We use zebrafish as a model, which is ideal for studying tissue morphogenesis, because embryos and larvae are transparent and cell behaviours can be visualized at single cell resolution in the living animal. For this, we have generated new transgenic tools that enable the monitoring and tracking of individual cells in 4D and by combining them with different genetic, cell biological, quantitative imaging and biophysics approaches allow to analyse liver morphogenesis and the establishment of the specialized tissue architecture.


Ongoing projects

Cell interactions and mechanics in liver architecture assembly

Liver architecture: biliary (yellow and cyan) and endothelial networks (magenta).

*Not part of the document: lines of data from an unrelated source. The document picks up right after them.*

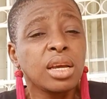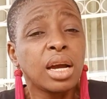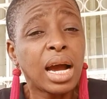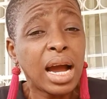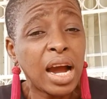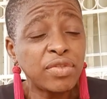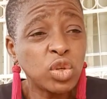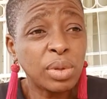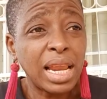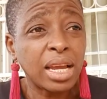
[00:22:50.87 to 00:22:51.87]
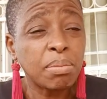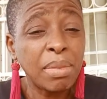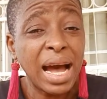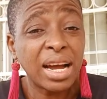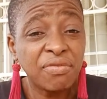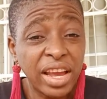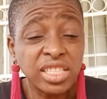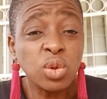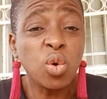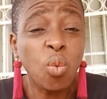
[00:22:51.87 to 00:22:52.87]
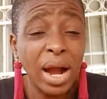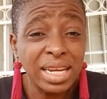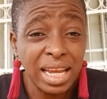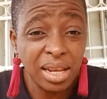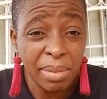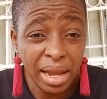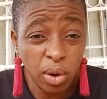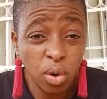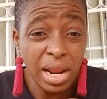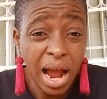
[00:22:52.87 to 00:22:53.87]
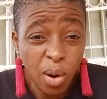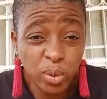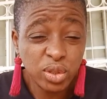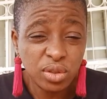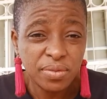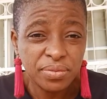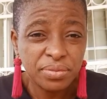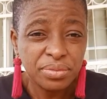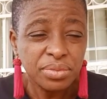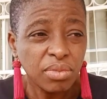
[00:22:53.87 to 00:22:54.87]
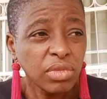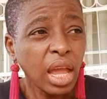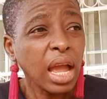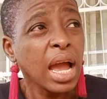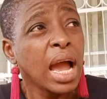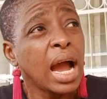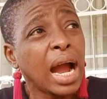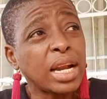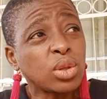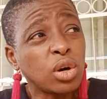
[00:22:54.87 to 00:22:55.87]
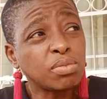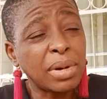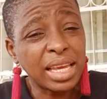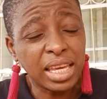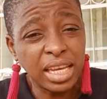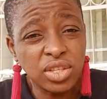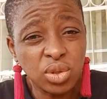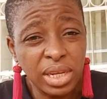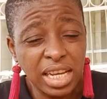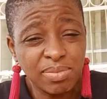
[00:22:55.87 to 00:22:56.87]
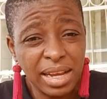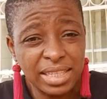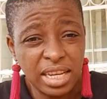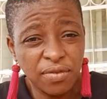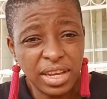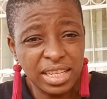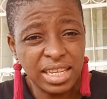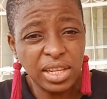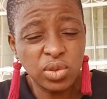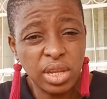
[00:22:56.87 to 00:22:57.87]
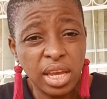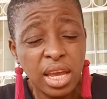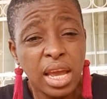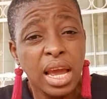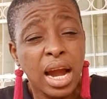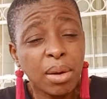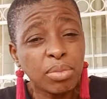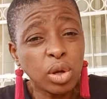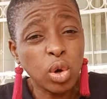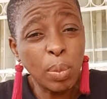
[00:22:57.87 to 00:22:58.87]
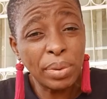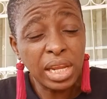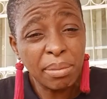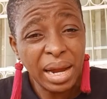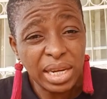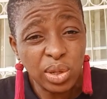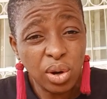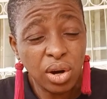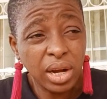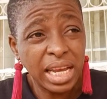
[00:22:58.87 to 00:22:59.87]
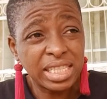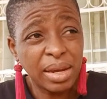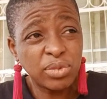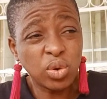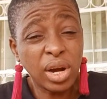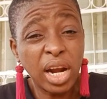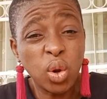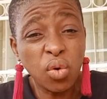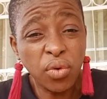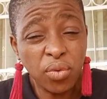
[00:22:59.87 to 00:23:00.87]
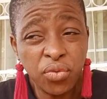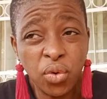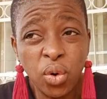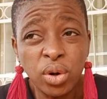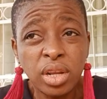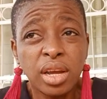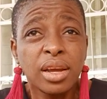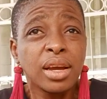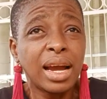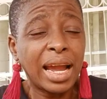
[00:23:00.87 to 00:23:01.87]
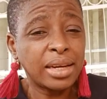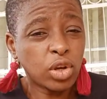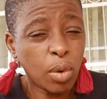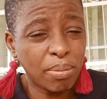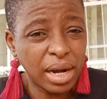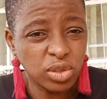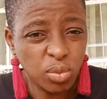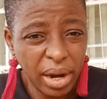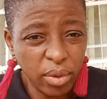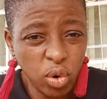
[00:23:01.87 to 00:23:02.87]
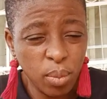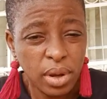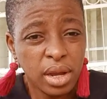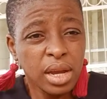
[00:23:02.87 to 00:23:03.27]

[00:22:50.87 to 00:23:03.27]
I have to be like Mark first. Look, one day in my own house, I told my kids, today is my self-care Saturday. I'm not opening my door except to go and look for food and come back to my room.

Liver differentiation is spatially organised and occurs in 3D, with hepatocytes aligning basally along blood vessels and connecting via their apical domain to the biliary network, giving rise to functional units. Current models, including in vitro differentiation of hPSC-derived hepatocytes and organoids are incomplete, emphasizing the need for understanding the 3D cellular and mechanical environment and their cues driving organ architecture maturation in vivo.

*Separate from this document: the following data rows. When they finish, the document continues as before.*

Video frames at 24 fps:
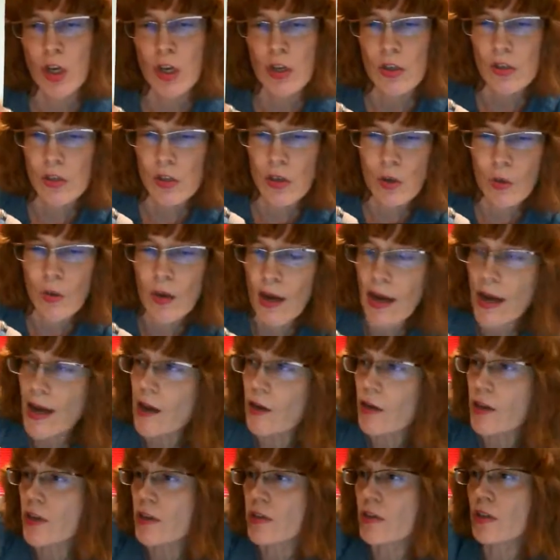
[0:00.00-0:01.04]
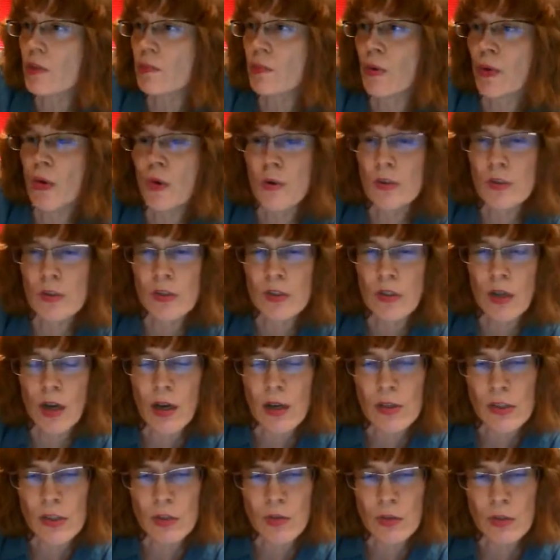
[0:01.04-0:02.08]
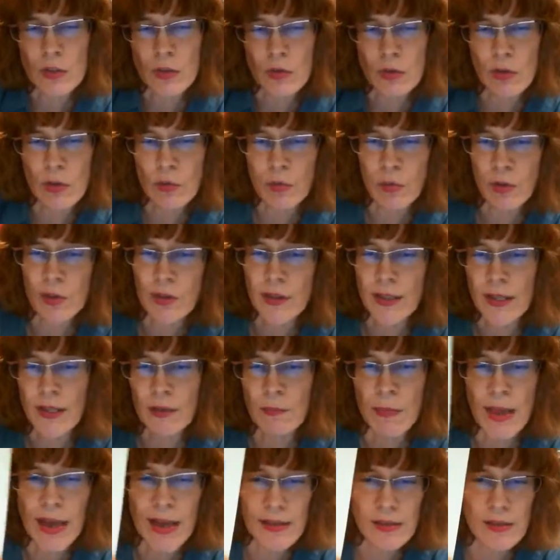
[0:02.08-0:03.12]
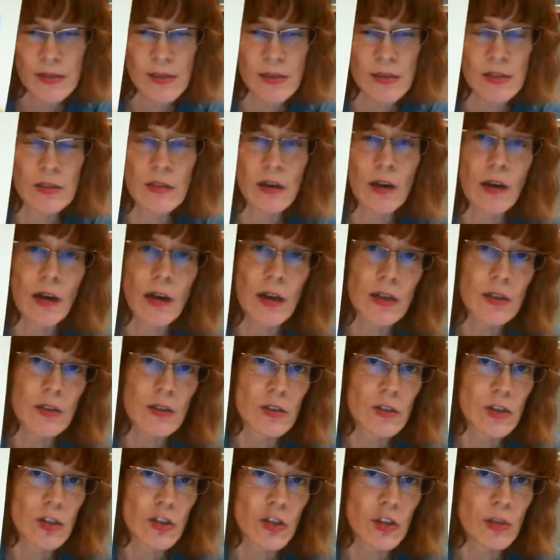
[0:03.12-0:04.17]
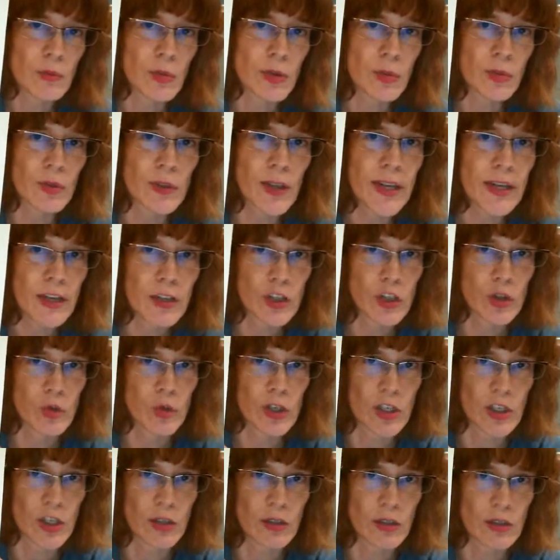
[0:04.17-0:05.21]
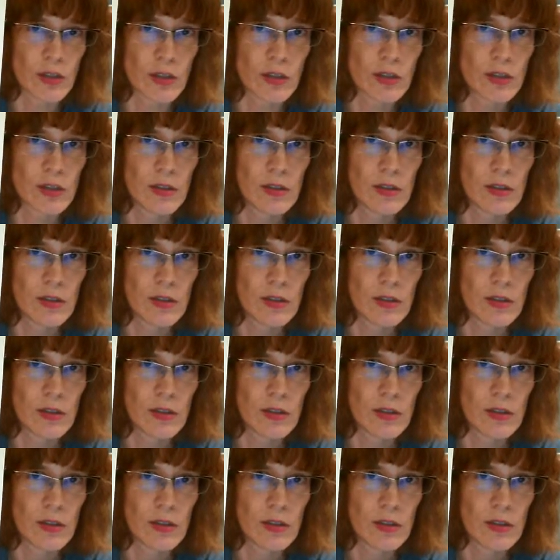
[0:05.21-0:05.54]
So how do you suppose dogs are adorable and Max is a dog should be related to each other?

Cell-cell interactions restoring a functional liver architecture after injury

How is the integration of new cells into remnant tissue regulated in regeneration? Chronic liver damage can lead to scaring and loss of tissue integrity, compromising physiologic functions and the innate ability of the liver to heal. Research on liver regeneration has made great progress in understanding the restoration of tissue mass. We have developed a light-inducible hepatocyte ablation tool, which separates the injury and repair phase and combined with light-sheet microscopy enables monitoring of restorative cell behaviours (Ambrosio, Bailey, et al., 2024). Employing our new optogenetic ablation tool and advanced imaging technologies, we will build a quantitative 4D-model of tissue repair that integrates the contributions of cell interactions, migration and generally tissue remodeling.

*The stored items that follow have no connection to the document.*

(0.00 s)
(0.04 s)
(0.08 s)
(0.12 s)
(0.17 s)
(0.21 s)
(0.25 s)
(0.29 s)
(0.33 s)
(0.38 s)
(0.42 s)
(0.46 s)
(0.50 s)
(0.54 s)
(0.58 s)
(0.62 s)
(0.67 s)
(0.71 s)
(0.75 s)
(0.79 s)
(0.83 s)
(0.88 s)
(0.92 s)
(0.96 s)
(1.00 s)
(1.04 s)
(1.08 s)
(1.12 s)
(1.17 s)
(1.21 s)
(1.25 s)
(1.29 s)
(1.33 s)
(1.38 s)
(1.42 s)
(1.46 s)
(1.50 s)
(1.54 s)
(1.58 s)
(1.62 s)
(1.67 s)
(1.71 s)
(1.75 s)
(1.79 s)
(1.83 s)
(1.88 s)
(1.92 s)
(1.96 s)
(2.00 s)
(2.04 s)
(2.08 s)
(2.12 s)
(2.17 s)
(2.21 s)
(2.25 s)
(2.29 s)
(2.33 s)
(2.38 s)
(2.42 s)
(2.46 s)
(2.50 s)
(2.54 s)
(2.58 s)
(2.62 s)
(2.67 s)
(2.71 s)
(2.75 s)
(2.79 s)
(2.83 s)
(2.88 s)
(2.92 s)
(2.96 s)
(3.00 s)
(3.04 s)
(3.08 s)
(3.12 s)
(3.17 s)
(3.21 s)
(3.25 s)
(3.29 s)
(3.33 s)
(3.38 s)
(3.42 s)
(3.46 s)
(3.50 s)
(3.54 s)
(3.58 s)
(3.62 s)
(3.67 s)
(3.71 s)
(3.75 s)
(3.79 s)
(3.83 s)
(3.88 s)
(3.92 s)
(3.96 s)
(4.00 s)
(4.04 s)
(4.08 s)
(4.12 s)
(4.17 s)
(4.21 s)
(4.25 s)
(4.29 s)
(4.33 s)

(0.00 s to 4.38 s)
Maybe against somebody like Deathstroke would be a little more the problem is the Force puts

Organ size control in liver development and repair

In the liver, regeneration is tightly regulated to a set point, as rapid compensatory growth returns it to 95% of its original mass within a few days, whereas aberrant regeneration can transition into liver cancer. Recovery of mass is driven by compensatory proliferation of differentiated cells, or upon severe injury by a progenitor-like cell response. Coordination of cell proliferation with cell rearrangement is critical for tissue growth. How the liver senses size and physiological signals terminating growth after regeneration is largely unknown. To address these fundamental questions, we utilise advanced genetic strategies in zebrafish together with transcriptional profiling and cell biological approaches.

Publications (selected)

  • Ambrosio, E.M.G.*, Bailey, C.S.L.*, Unterweger, I.A., Christensen, J.B., Bruchez, M.P., Lundegaard, P.R. and Ober, E.A. (2024) LiverZap: A chemoptogenetic tool for global and locally restricted hepatocyte ablation to study cellular behaviours of liver regeneration; Development 151 (4): dev202217.
  • Unterweger, I.A. Klepstad, J., Hannezo, E., Lundegaard, P. R., Trusina, A. and Ober, E.A. (2023) Lineage tracing identifies heterogenous hepatoblast contribution to cell lineages and organ growth dynamics PLoS Biol. 4;21(10):e3002315. doi: 10.1371/journal.pbio.3002315
  • Caviglia S*, Unterweger I.A.*, Gasiunaite A,. Vanoosthuyse, A.E., Cutrale, F., Trinh, L.A., Fraser S.E., Neuhauss S.C.F., and Ober E.A.. (2022) FRaeppli, a multispectral imaging toolbox for lineage tracing and dense tissue analysis. Development 149(16):dev199615. doi: 10.1242/dev.199615
  • Thestrup, M. I., Caviglia,, , Cayuso, J., Heyne, R. S. L., Satriano, L., Ahmad, R., Hofmeister, W., Andersen, J. B., Wilkinson, D. G. and Ober, E. A. (2019) A morphogenetic EphB/EphrinB code controls hepatopancreatic duct formation. Nature Communications 10(1):5220; doi: 10.1038/s41467-019-13149-7
  • Cayuso, J., Dzementsei, A., Fischer, J. C., Karemore, G., Caviglia, S., Bartholdson, J., Wright, G. J. & Ober E. A.EphrinB1/EphB3b coordinate bidirectional epithelial-mesenchymal interactions controlling liver morphogenesis and laterality. Dev Cell. 39, 316-328 (2016).